À 31 ans, elle laisse derrière elle un superbe palmarès : un gros globe de cristal décroché au courage en 2025, un titre européen et deux médailles d'or mondiales.
Pourtant, c'est avec une belle franchise et un immense sentiment de soulagement que la championne évoque aujourd'hui sa nouvelle vie.
Le fardeau de la perfection et l'enfer des attentes
Derrière les sourires de façade, la machine était à bout de souffle. Si sa victoire au classement général la saison dernière reste son chef-d'œuvre, elle en a payé le prix fort.
« Il fallait être extrêmement rigoureux avec soi-même pendant trois semaines pour ne pas perdre confiance. Cela demandait beaucoup d'énergie », confie-t-elle, avouant avoir peiné cette année face à la pression médiatique étouffante qui pesait sur ses épaules.

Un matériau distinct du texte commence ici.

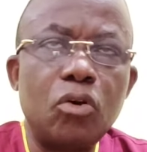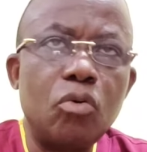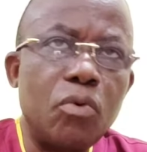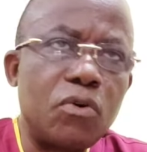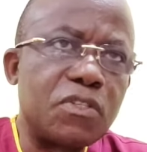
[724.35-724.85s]

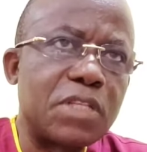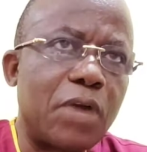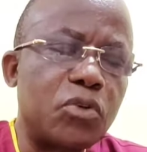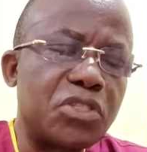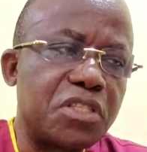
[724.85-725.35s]
hormones that
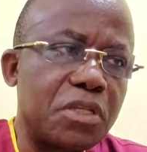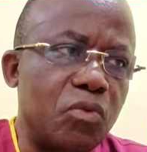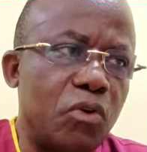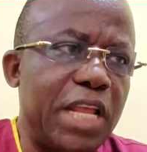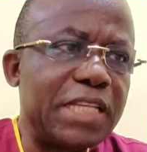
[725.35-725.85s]
will
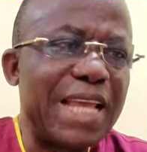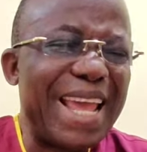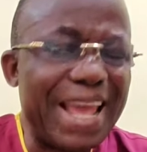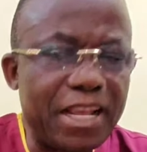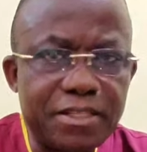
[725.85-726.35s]
stimulate
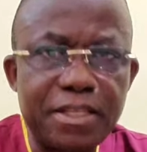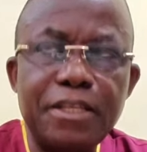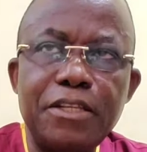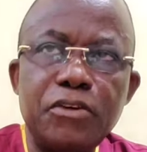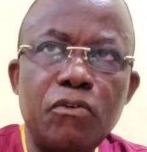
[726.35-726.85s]
eggs
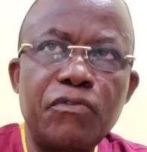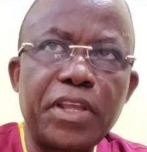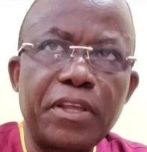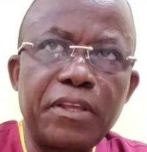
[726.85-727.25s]
in the ovary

La fin du calvaire quotidien
« C'est le meilleur courriel que j'aie jamais reçu : ne plus avoir à indiquer mon adresse aux autorités chaque soir. » ajoute l'Allemande
Libérée de la traque permanente des contrôles antidopage, de l'obligation de s'entraîner sous des trombes d'eau et de la peur de l'échec, Franziska Preuss savoure enfin sa liberté, notamment dans son nouveau rôle de consultante pour la chaîne ARD.

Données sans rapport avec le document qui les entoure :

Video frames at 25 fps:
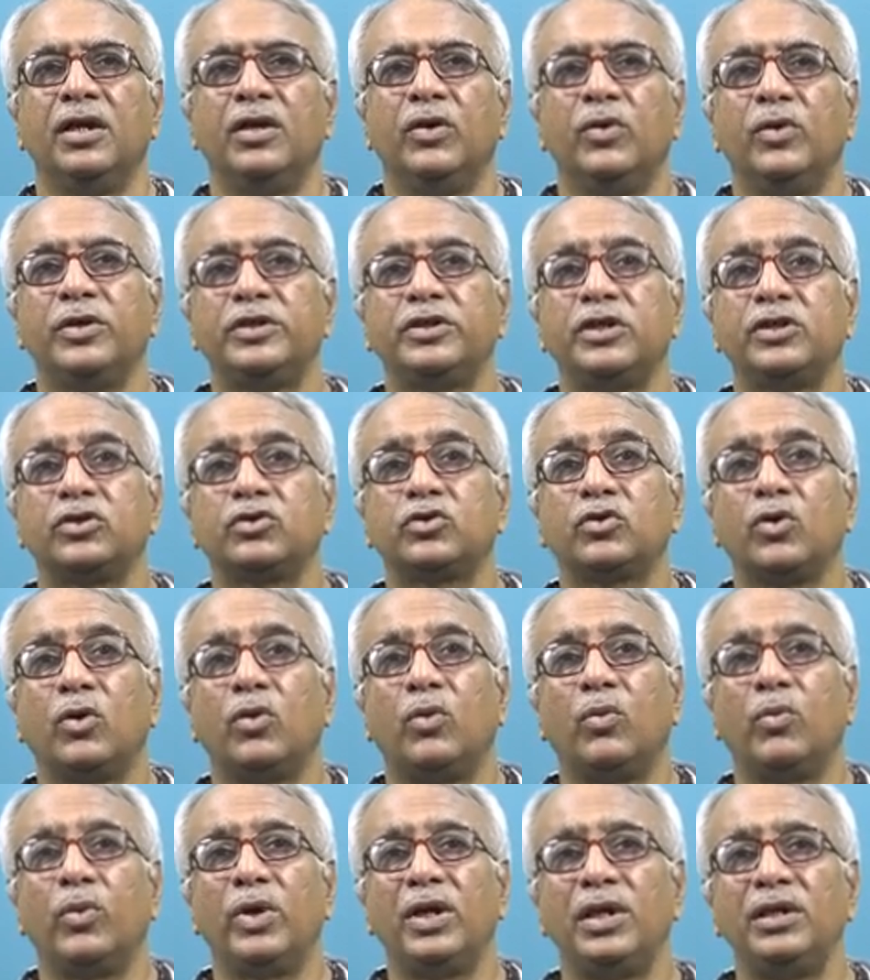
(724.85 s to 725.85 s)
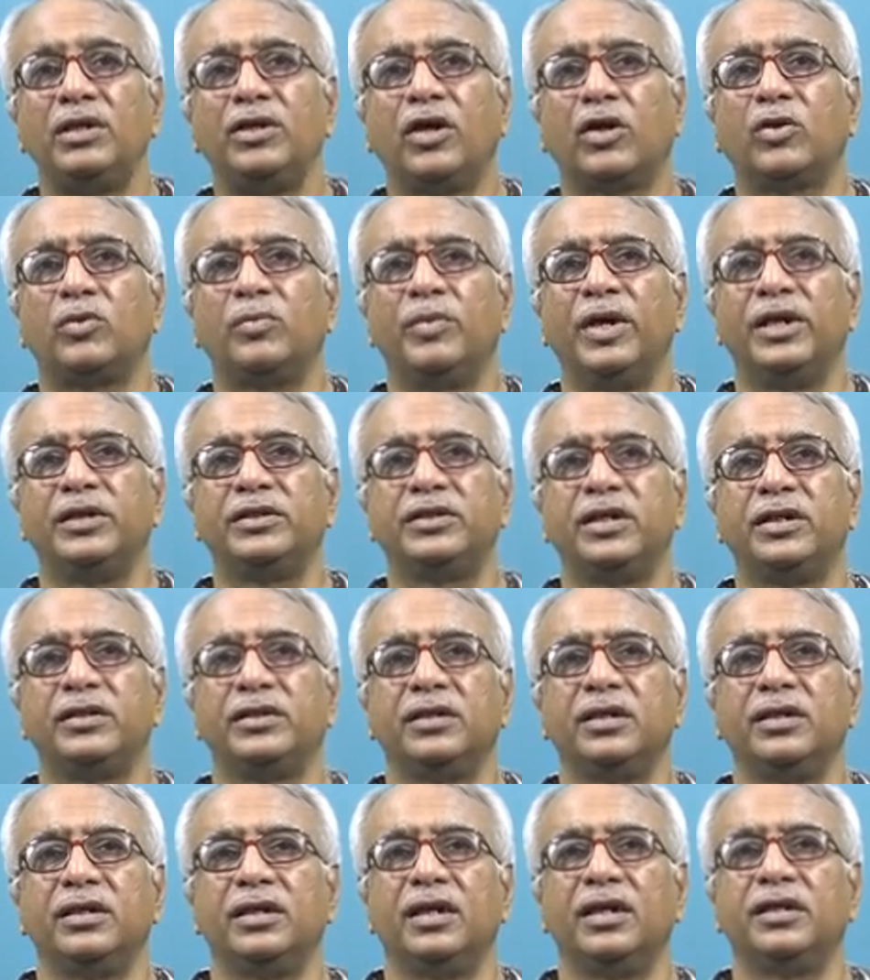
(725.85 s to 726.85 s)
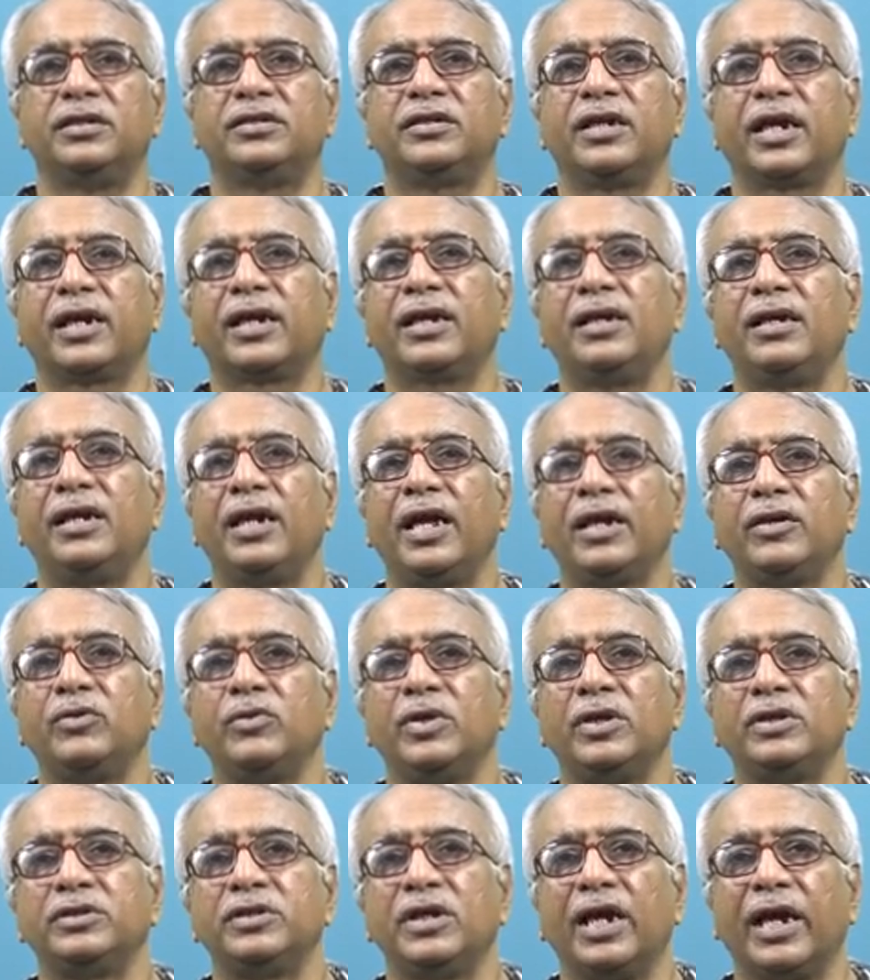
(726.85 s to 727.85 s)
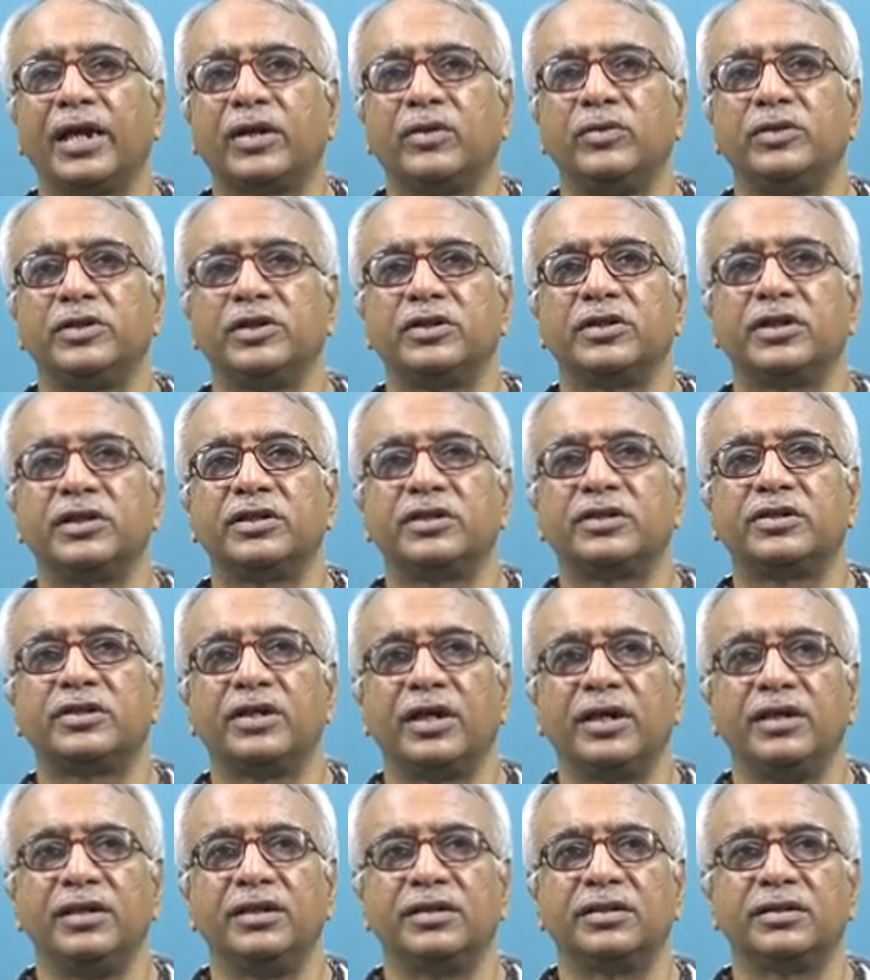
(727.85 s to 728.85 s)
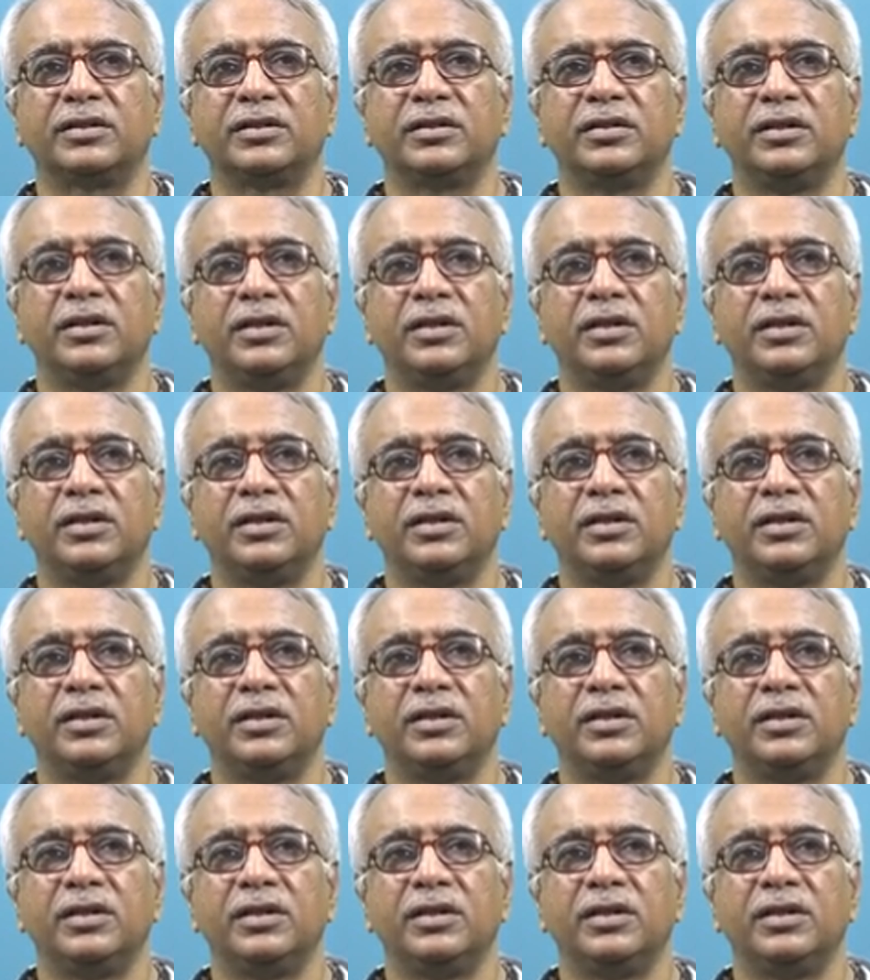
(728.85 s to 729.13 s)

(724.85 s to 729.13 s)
which is so well documented in second language acquisition studies.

Une sélection allemande laissée au bord du gouffre ?
Son départ laisse un vide colossal. Sans sa leader charismatique, la fédération allemande (DSV) va devoir se réinventer en urgence.
Lucide sur le déclin actuel de son équipe, Preuss lance un avertissement teinté d'espoir :
« Si l'on regarde les résultats, nous sommes tout simplement à la traîne... Mais parfois, il faut être dos au mur pour progresser. »
Elle mise désormais sur la nouvelle garde, incarnée par Selina Grotian et Julia Tannheimer, et se tient prête à conseiller la fédération... si on le lui demande.
La malédiction olympique
Malgré une ultime médaille de bronze en relais mixte cette année, l'histoire retiendra ce douloureux constat : le divorce entre la championne et le rêve de toute une vie.
« L'or individuel était ma motivation tout l'été. Mais les Jeux olympiques et moi, ça ne collait pas, nous ne serons jamais amis. Il y avait quelque chose qui clochait. »
Une conclusion amère pour une athlète d'exception.